● **AIM OF THE EXERCISE**
From the listing below, reproduce exactly the lines starting with the one with "[3:21.00-3:21.90]" and going on through the one with "[3:31.80-3:32.20]", both ends kept. No picture is copied.

* * * * *

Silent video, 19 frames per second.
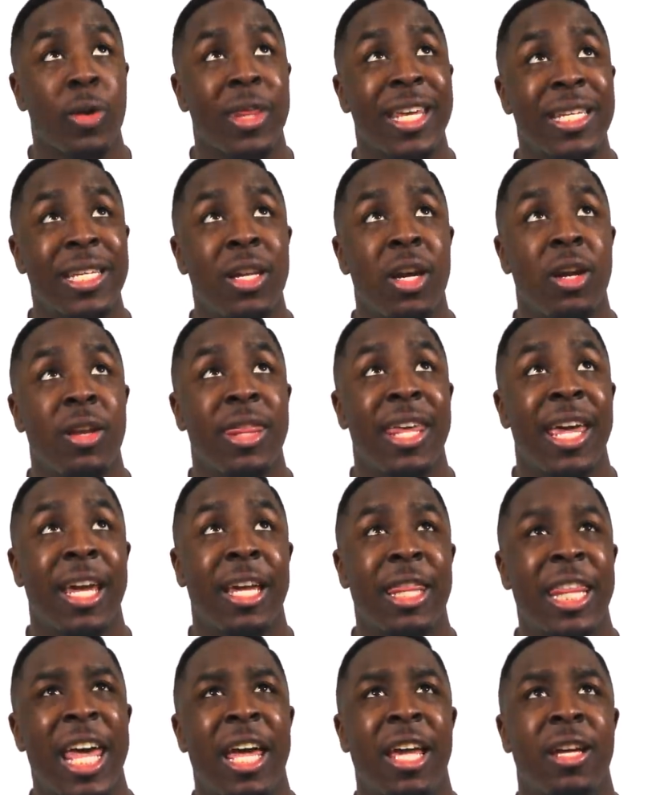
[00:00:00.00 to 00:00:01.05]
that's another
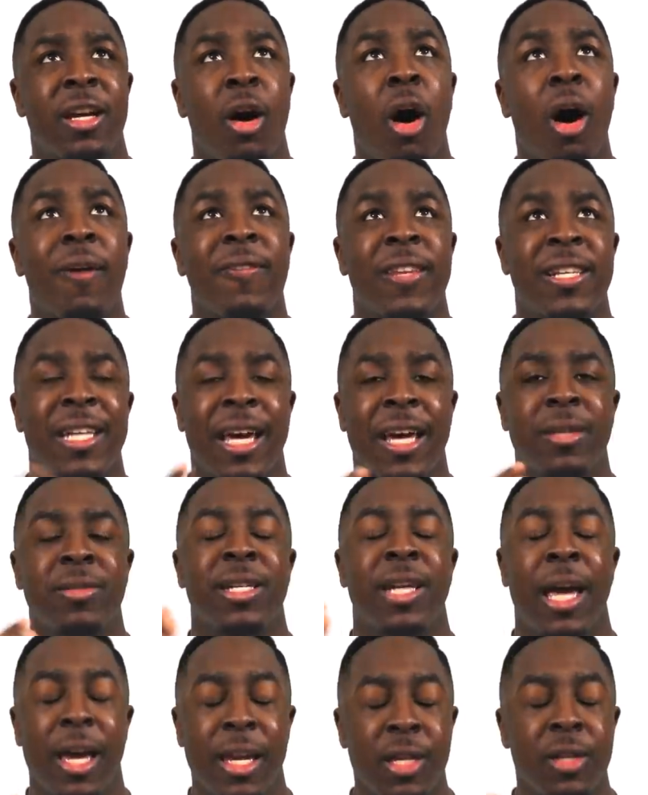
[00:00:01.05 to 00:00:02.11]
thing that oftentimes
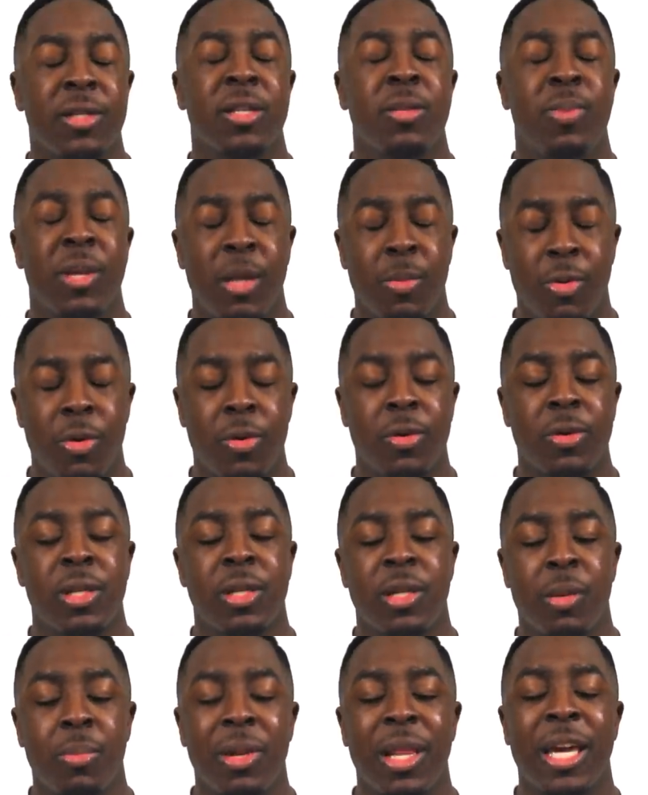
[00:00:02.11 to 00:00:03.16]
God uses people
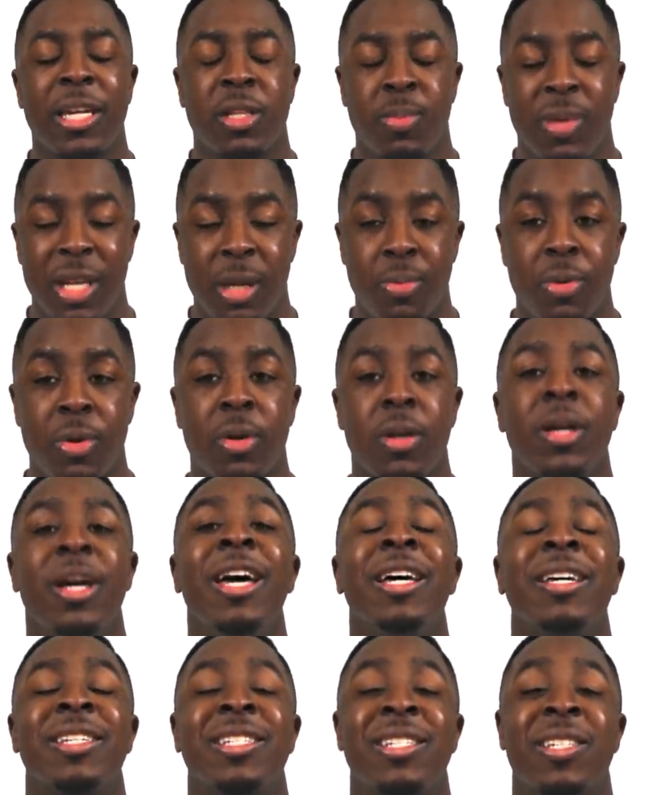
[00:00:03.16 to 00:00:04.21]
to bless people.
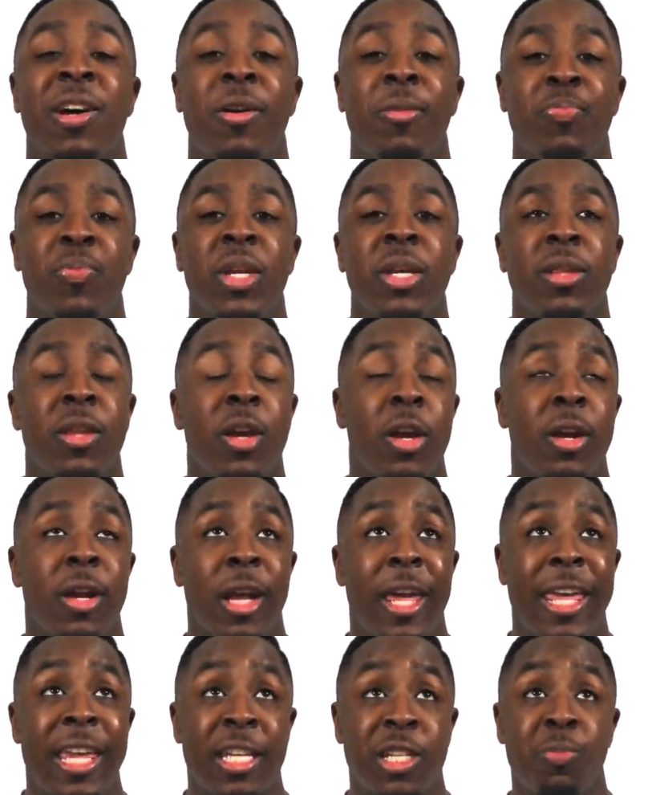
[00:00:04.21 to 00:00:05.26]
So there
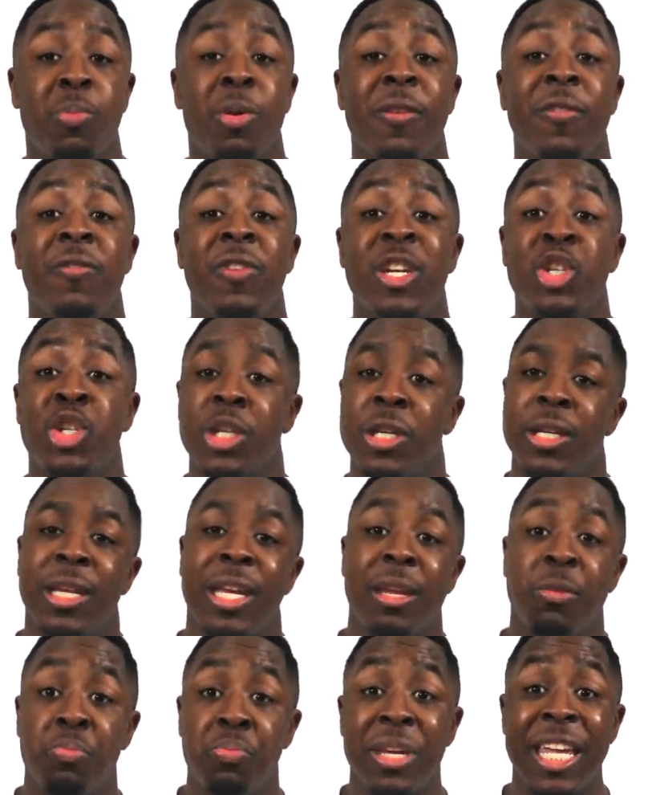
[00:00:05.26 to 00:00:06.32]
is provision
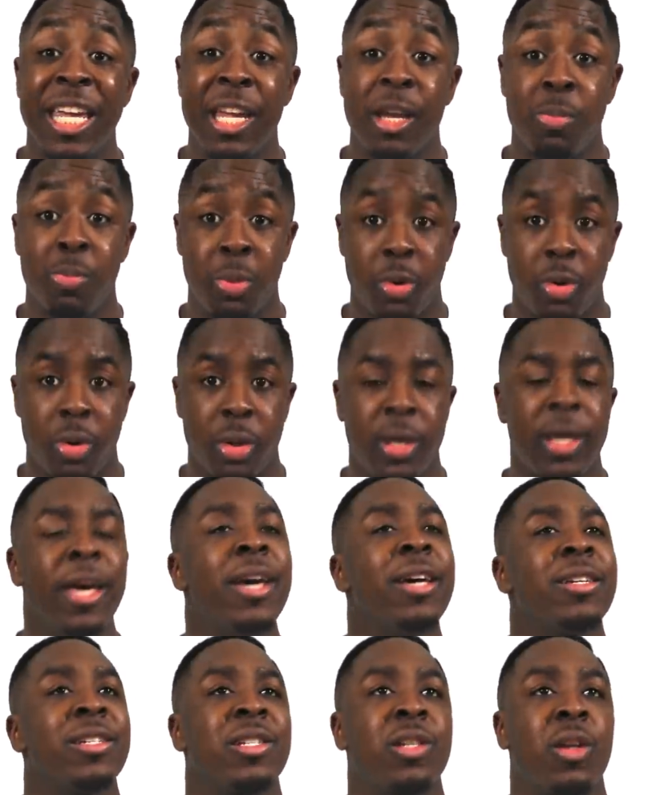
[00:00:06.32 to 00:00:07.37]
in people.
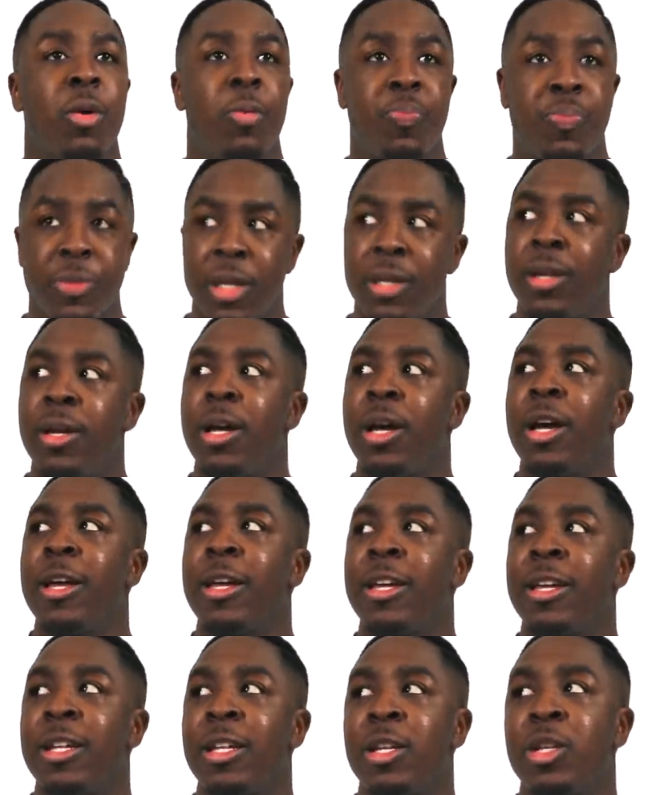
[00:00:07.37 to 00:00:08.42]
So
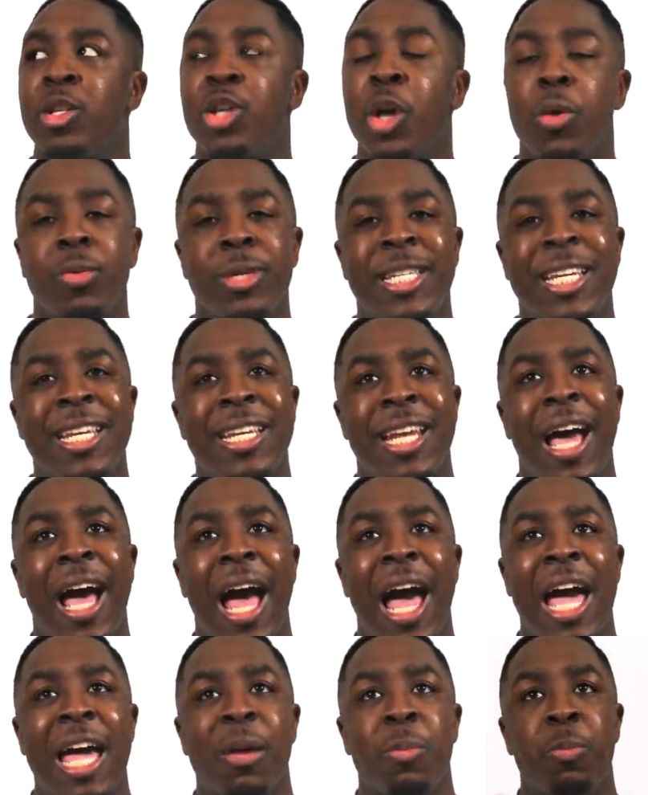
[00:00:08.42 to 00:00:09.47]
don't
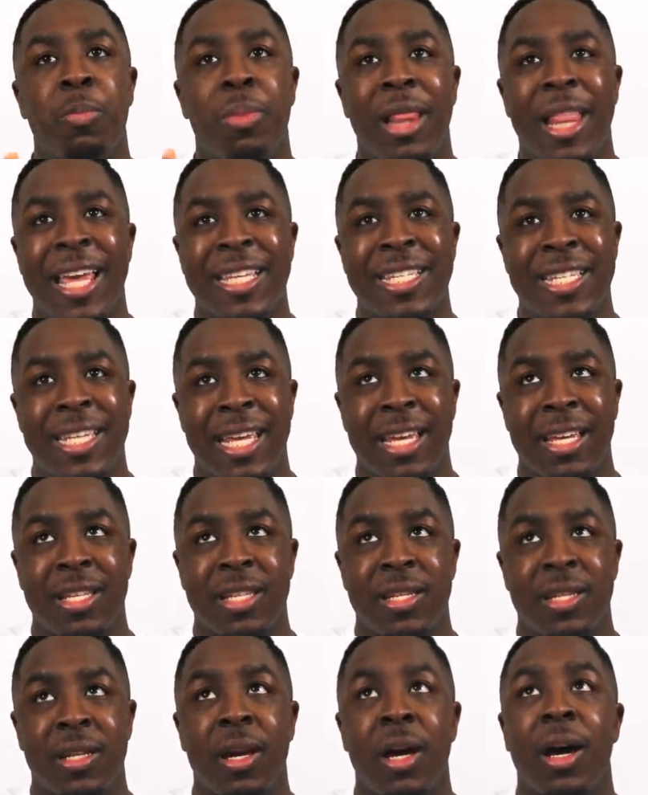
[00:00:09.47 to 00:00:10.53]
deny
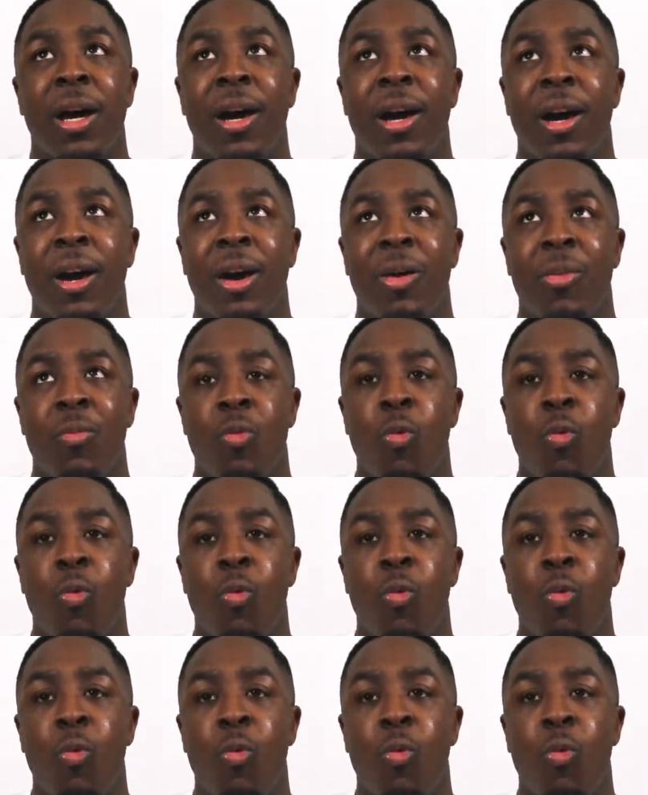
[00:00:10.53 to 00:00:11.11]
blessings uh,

* * * * *

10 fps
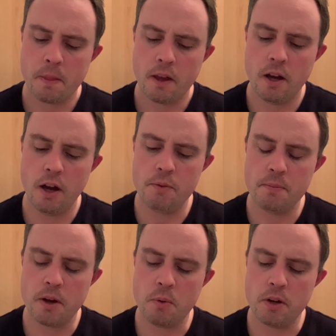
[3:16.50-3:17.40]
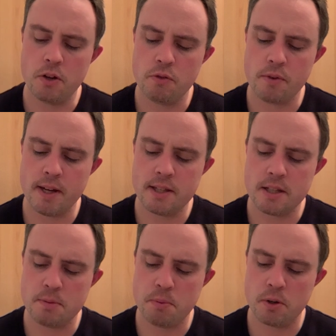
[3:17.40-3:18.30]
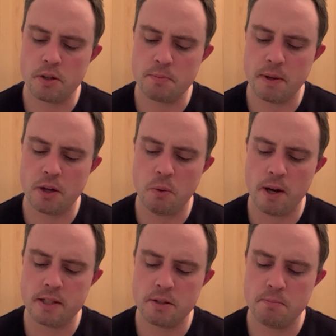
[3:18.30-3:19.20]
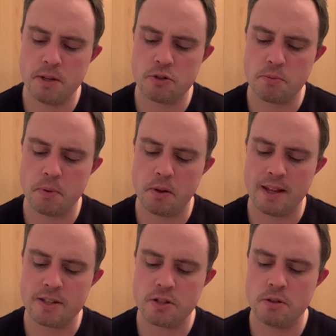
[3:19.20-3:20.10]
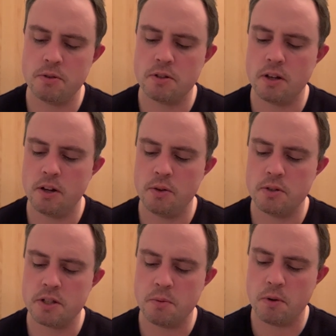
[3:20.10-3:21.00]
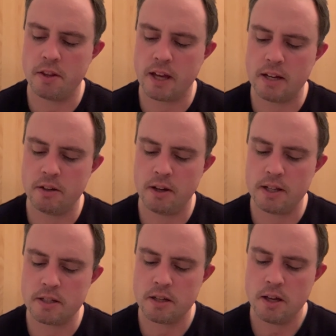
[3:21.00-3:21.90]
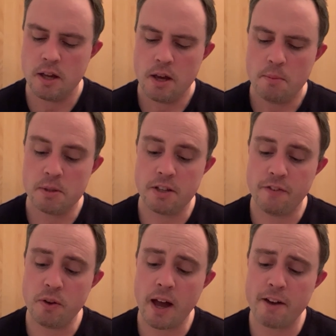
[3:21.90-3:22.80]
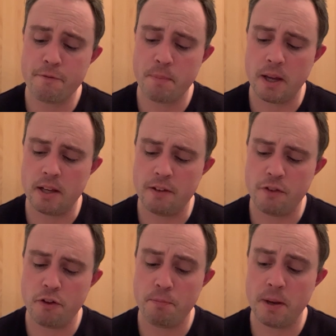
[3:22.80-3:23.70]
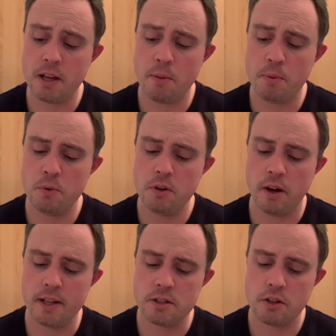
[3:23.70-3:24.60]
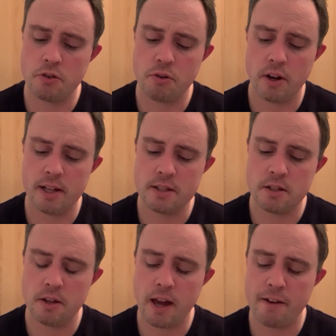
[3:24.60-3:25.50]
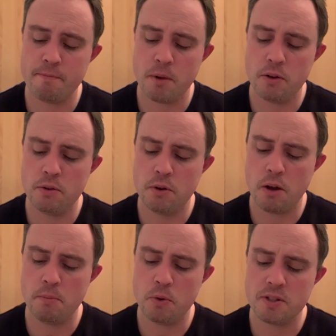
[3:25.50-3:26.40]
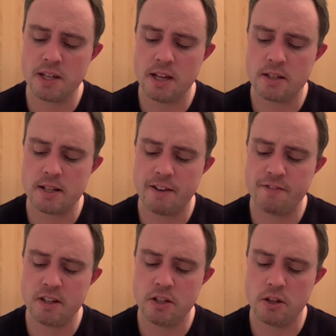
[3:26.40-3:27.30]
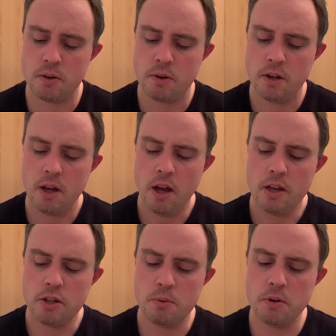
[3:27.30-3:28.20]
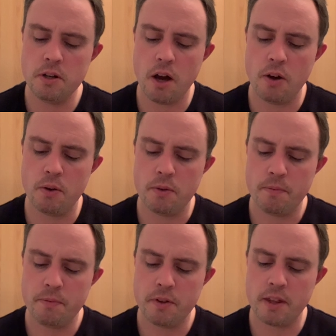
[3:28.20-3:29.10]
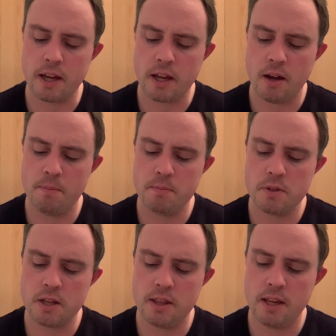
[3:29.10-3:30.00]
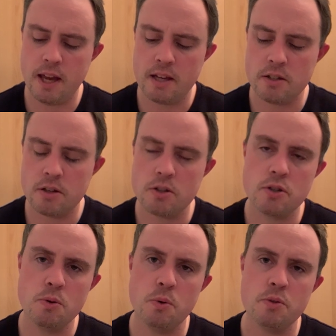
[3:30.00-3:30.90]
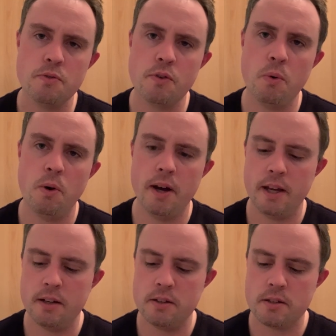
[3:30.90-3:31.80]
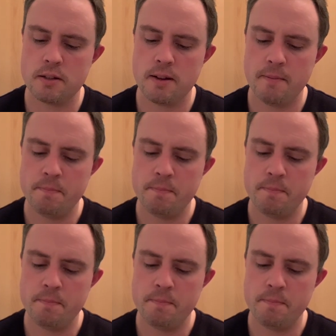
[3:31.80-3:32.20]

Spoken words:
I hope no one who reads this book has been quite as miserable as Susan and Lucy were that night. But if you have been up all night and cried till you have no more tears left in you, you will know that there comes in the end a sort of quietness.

* * * * *

● **ANSWER SPACE**
[3:21.00-3:21.90]
[3:21.90-3:22.80]
[3:22.80-3:23.70]
[3:23.70-3:24.60]
[3:24.60-3:25.50]
[3:25.50-3:26.40]
[3:26.40-3:27.30]
[3:27.30-3:28.20]
[3:28.20-3:29.10]
[3:29.10-3:30.00]
[3:30.00-3:30.90]
[3:30.90-3:31.80]
[3:31.80-3:32.20]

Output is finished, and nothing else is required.